/---

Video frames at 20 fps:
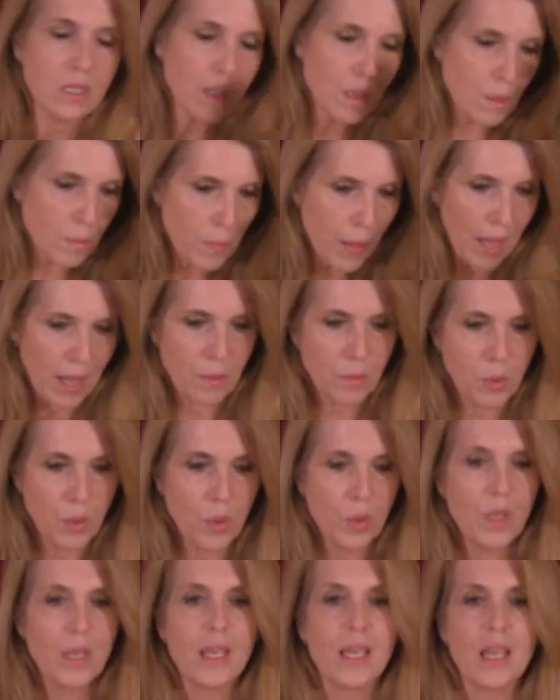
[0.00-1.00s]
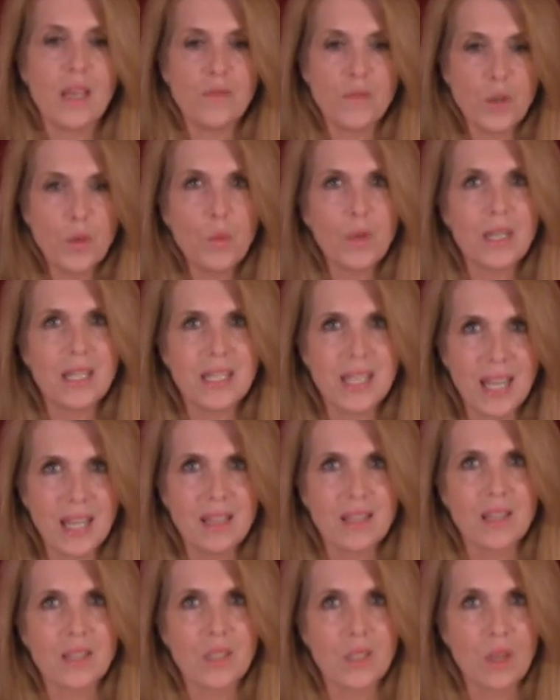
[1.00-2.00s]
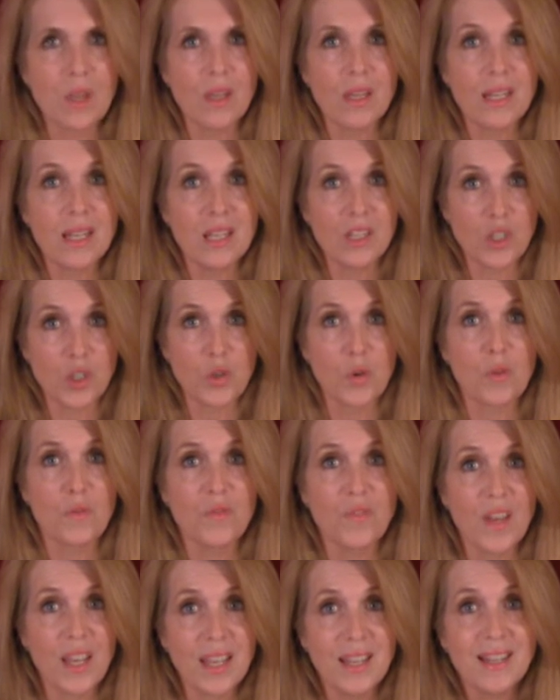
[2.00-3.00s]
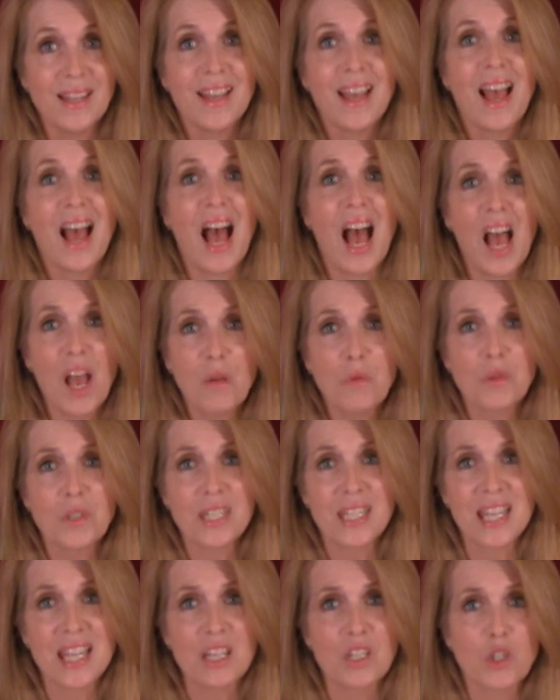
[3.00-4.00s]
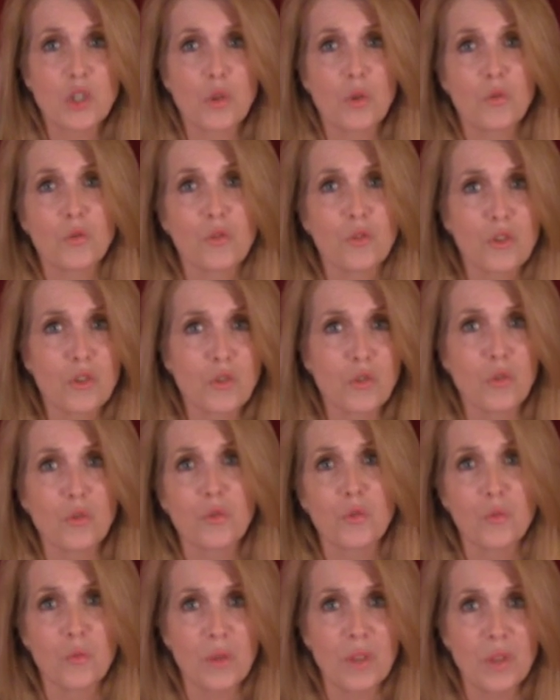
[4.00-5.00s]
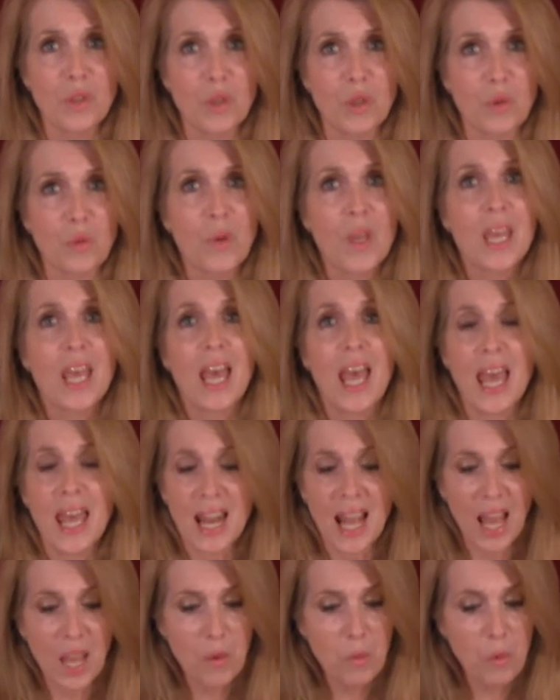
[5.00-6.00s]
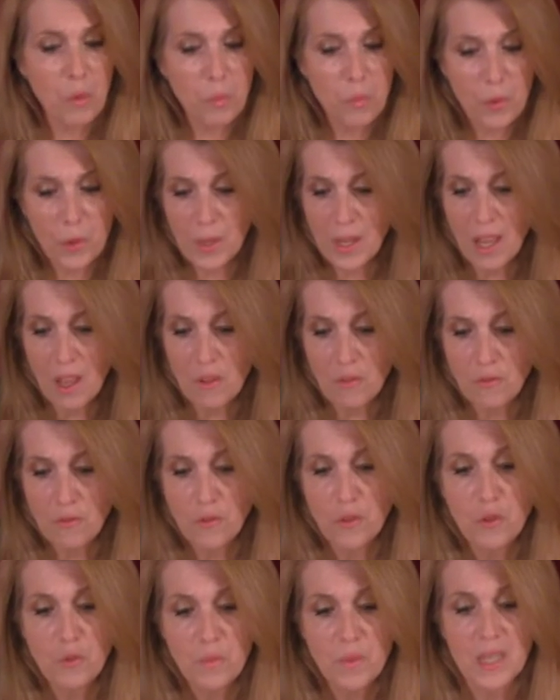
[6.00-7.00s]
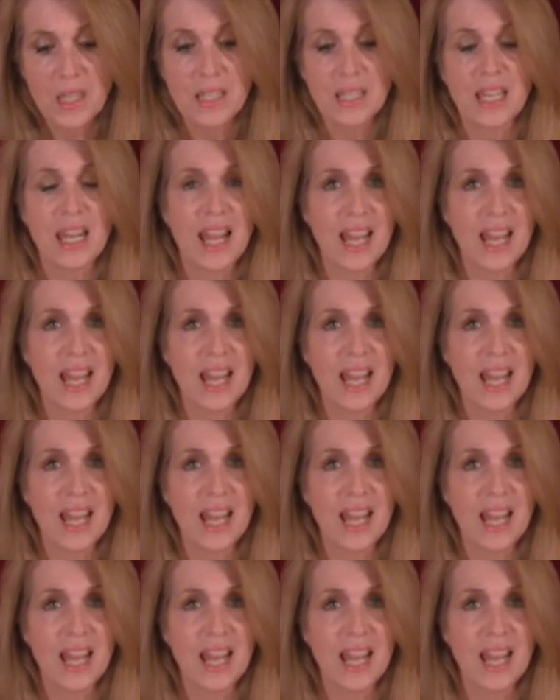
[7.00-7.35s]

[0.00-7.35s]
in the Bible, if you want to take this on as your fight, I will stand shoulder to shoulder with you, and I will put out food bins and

\---
/---

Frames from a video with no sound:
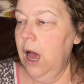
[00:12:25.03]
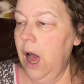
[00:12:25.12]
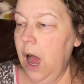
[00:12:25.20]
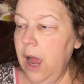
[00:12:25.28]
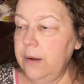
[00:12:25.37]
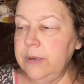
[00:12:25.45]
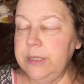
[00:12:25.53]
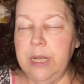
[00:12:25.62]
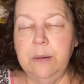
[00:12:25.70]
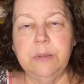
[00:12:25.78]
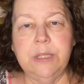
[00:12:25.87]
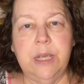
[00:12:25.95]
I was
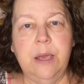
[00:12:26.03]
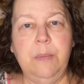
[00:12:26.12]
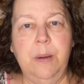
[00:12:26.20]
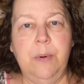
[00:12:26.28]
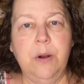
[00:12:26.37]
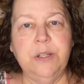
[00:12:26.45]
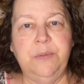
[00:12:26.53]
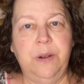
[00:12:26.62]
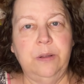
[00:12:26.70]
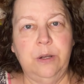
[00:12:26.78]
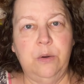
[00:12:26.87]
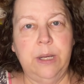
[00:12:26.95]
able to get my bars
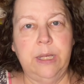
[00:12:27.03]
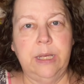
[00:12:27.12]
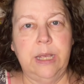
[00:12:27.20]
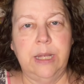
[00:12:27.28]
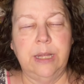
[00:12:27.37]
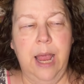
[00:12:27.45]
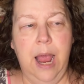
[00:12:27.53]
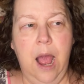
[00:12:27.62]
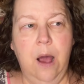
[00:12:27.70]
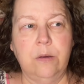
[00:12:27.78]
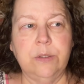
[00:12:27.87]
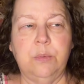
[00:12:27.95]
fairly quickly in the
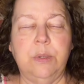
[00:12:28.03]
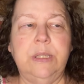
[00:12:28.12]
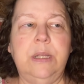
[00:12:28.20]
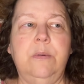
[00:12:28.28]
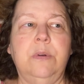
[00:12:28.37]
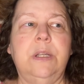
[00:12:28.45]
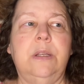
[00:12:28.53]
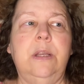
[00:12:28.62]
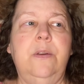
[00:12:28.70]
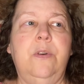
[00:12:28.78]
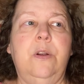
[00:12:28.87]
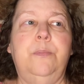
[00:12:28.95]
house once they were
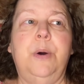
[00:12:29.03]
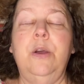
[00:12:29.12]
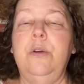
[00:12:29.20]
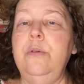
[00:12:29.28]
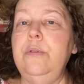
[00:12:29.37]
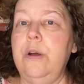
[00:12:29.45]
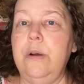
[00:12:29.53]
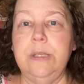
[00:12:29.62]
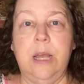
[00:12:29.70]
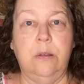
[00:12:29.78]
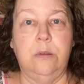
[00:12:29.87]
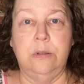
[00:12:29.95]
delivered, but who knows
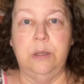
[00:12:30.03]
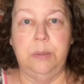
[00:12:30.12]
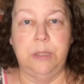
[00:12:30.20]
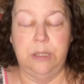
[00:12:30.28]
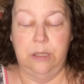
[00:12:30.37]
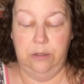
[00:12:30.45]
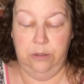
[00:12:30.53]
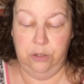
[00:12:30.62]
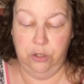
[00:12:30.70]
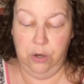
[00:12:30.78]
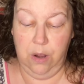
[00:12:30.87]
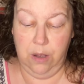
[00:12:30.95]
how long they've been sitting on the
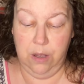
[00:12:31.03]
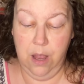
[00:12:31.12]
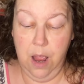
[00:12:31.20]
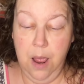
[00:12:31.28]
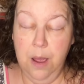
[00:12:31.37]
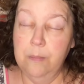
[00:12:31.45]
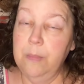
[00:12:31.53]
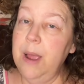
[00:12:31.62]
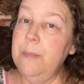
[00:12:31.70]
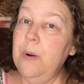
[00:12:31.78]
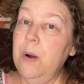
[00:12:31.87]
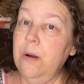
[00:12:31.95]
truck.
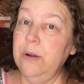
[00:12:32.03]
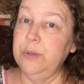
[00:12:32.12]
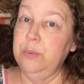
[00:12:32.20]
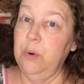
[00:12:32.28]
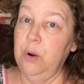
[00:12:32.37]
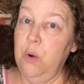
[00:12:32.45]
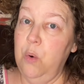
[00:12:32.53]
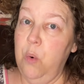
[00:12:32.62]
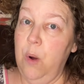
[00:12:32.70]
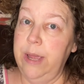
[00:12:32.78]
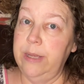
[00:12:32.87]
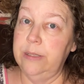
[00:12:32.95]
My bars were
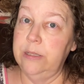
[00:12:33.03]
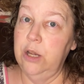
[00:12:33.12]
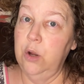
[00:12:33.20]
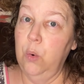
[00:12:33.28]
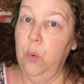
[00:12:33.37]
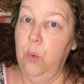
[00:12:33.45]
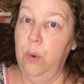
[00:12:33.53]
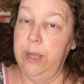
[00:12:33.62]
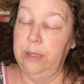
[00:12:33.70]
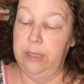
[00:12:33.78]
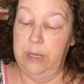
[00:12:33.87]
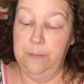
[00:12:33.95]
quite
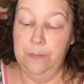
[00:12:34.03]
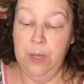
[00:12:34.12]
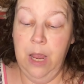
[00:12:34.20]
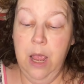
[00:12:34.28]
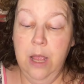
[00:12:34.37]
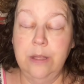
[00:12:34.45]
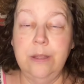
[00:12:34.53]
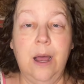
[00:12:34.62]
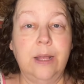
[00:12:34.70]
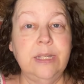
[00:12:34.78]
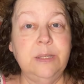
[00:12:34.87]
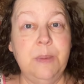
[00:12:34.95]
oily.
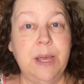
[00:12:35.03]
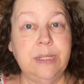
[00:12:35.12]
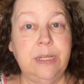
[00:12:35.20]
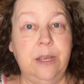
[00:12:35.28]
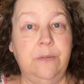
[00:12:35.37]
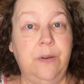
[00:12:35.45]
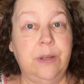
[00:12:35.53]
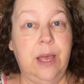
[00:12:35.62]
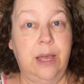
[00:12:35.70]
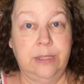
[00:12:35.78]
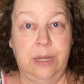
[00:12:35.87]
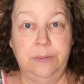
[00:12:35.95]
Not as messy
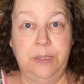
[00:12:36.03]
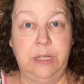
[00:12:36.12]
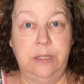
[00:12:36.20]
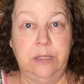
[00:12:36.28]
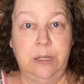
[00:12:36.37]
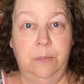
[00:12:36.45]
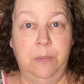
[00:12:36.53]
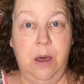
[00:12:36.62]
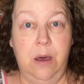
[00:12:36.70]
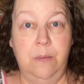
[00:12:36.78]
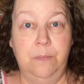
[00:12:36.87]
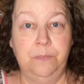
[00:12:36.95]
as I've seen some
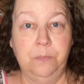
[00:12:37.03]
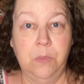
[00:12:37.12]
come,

\---

Task item:
Exercise for the records above: copy only the lines from the one with "[00:12:31.12]" to the one with "[00:12:34.62]", both ends kept, and drop the pictures.

Completed exercise:
[00:12:31.12]
[00:12:31.20]
[00:12:31.28]
[00:12:31.37]
[00:12:31.45]
[00:12:31.53]
[00:12:31.62]
[00:12:31.70]
[00:12:31.78]
[00:12:31.87]
[00:12:31.95]
truck.
[00:12:32.03]
[00:12:32.12]
[00:12:32.20]
[00:12:32.28]
[00:12:32.37]
[00:12:32.45]
[00:12:32.53]
[00:12:32.62]
[00:12:32.70]
[00:12:32.78]
[00:12:32.87]
[00:12:32.95]
My bars were
[00:12:33.03]
[00:12:33.12]
[00:12:33.20]
[00:12:33.28]
[00:12:33.37]
[00:12:33.45]
[00:12:33.53]
[00:12:33.62]
[00:12:33.70]
[00:12:33.78]
[00:12:33.87]
[00:12:33.95]
quite
[00:12:34.03]
[00:12:34.12]
[00:12:34.20]
[00:12:34.28]
[00:12:34.37]
[00:12:34.45]
[00:12:34.53]
[00:12:34.62]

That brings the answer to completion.